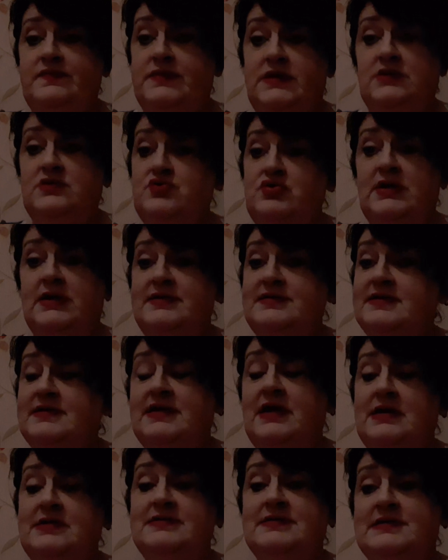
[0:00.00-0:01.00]
they're trying to
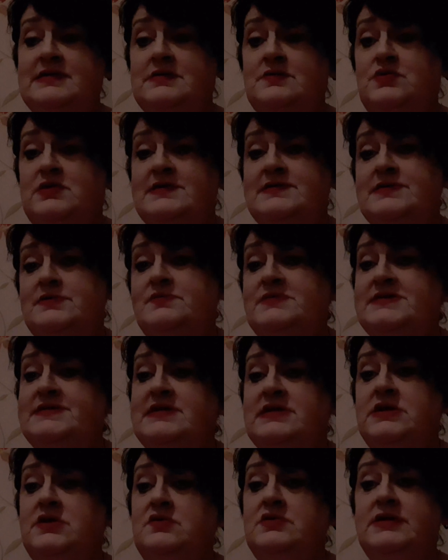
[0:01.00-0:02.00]
cancel Christmas
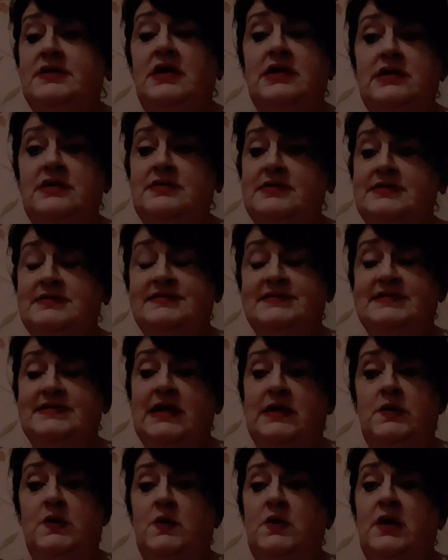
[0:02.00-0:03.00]
here in Ireland
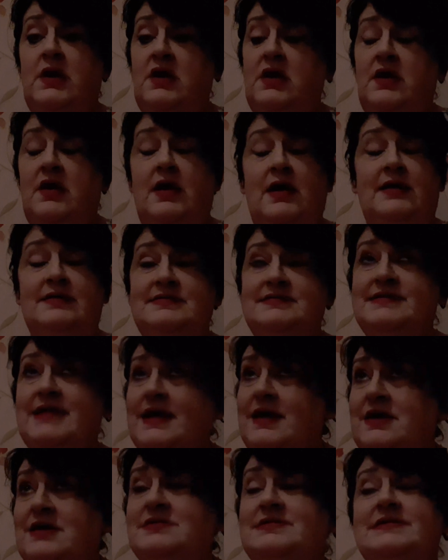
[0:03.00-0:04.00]
now. And
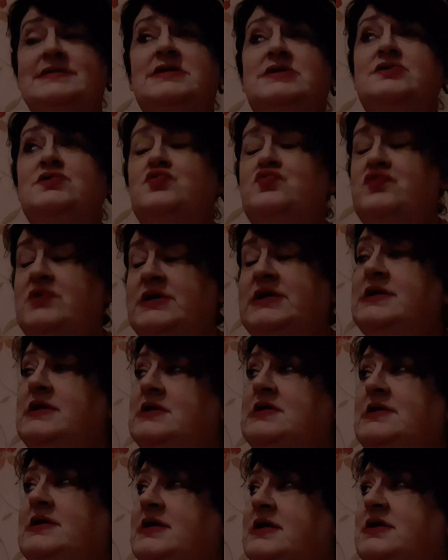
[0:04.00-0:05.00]
that is
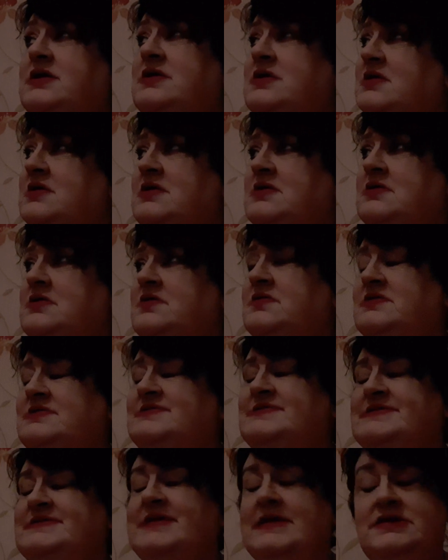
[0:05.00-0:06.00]
really
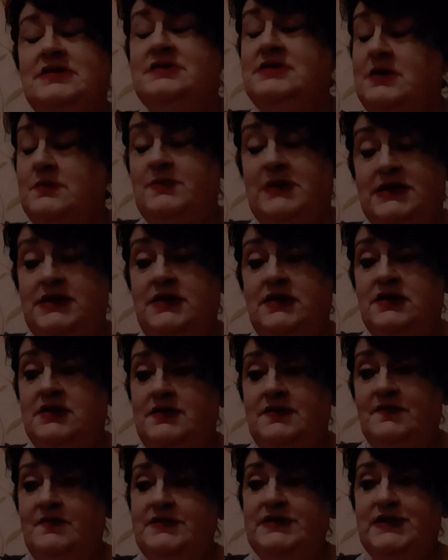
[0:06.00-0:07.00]
sickening me,
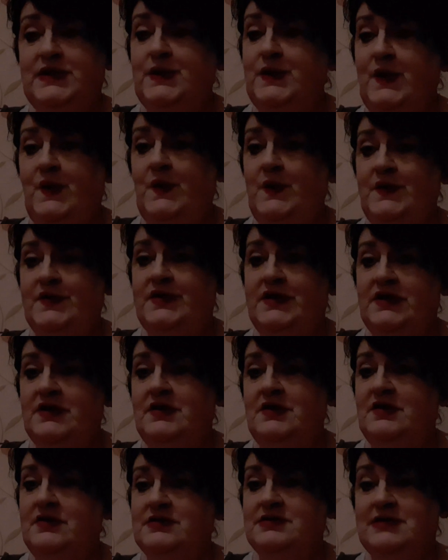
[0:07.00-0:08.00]
you know.
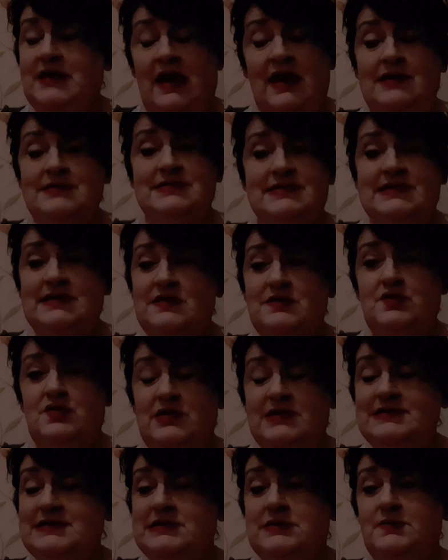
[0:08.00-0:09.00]
Cancel
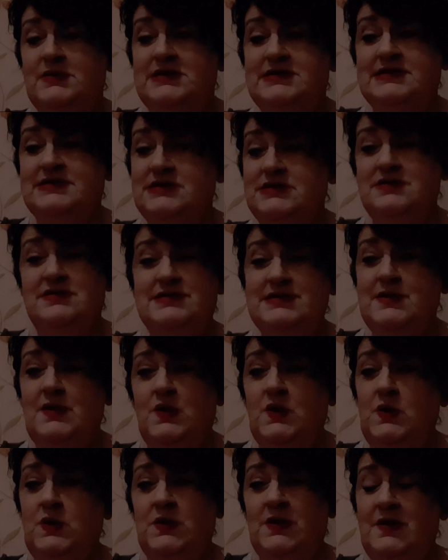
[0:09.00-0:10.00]
Christmas. There's
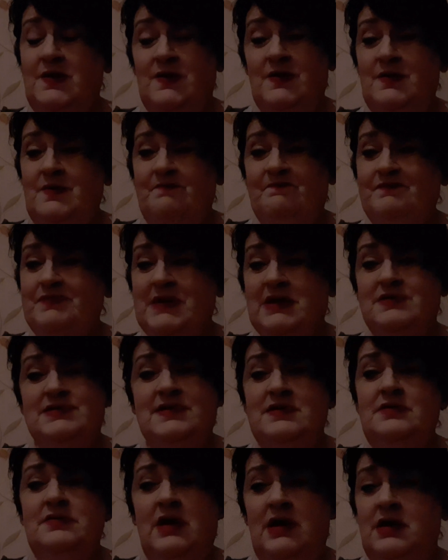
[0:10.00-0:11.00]
no, it's
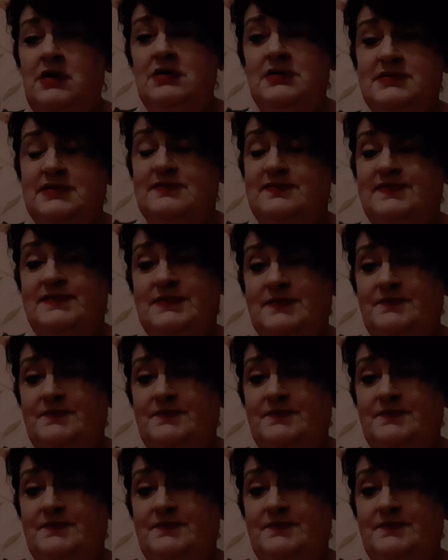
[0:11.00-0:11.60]
unheard of.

* **ACTIVITY**
Any picture in the material is to be dropped; the rest is repeated exactly.

* **TASK ANSWER**
[0:00.00-0:01.00]
they're trying to
[0:01.00-0:02.00]
cancel Christmas
[0:02.00-0:03.00]
here in Ireland
[0:03.00-0:04.00]
now. And
[0:04.00-0:05.00]
that is
[0:05.00-0:06.00]
really
[0:06.00-0:07.00]
sickening me,
[0:07.00-0:08.00]
you know.
[0:08.00-0:09.00]
Cancel
[0:09.00-0:10.00]
Christmas. There's
[0:10.00-0:11.00]
no, it's
[0:11.00-0:11.60]
unheard of.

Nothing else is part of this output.